Mr. Appelbaum, co-author, with Mr. Assange, of Cypherpunks: Freedom and the future of the Internet, said “dragnet surveillance” systems amounted to “a tyranny of sorts.”

Example from Nazi Germany

Arguing against the notion that technology is benign, Mr. Appelbaum recalled the use of punching card technologies deployed by the Nazi regime in Germany to target Jews, Communists and others social groups. The machines enabled the regime to determine how many Jews or Communists lived in a particular residential block, he said. “We can understand from the past what possibilities exist in the future for surveillance,” he said. “In fact, when people suggest that surveillance causes no harm, they are denying history.”

He recalled the “Athens Incident” of 2004, when the telephone switches leading to the Prime Minister and a number of Greek parliamentarians were subjected to wiretapping with “interception systems.” He pointed out that telephone-switching standards established in the U.S. were mimicked all over the world. “There is a trickledown effect in all this. So, Greece gets them [interception systems] just the same way as Iran gets them, and just about the way the U.S. has them,” Mr. Appelbaum said.

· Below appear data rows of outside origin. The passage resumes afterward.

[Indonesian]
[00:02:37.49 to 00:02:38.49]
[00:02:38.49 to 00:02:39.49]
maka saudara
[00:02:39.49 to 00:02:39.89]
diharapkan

“The theory goes that the FBI [the Federal Bureau of Investigation], which is legitimate, goes to a court and never abuses its authority, and so everything is fine.” But the “backdoors” built into these switches made them vulnerable to anyone who might have access to the switch through a computer network.

Internet freedom

“In theory, the Internet allows us to be free, but the fact that almost by default, the Internet is not secure implies a breakdown of this freedom,” Mr. Appelbaum said. “This results in a strange situation: people have the freedom to communicate and say what they want, but does the surveillance actually allow them to be free?”

An expert hacker, Mr. Appelbaum said: “Technology is quite boring, when compared with the richness of societies.” Urging the audience to read his book, he said: “You have my blessings to download it from Pirate Bay.”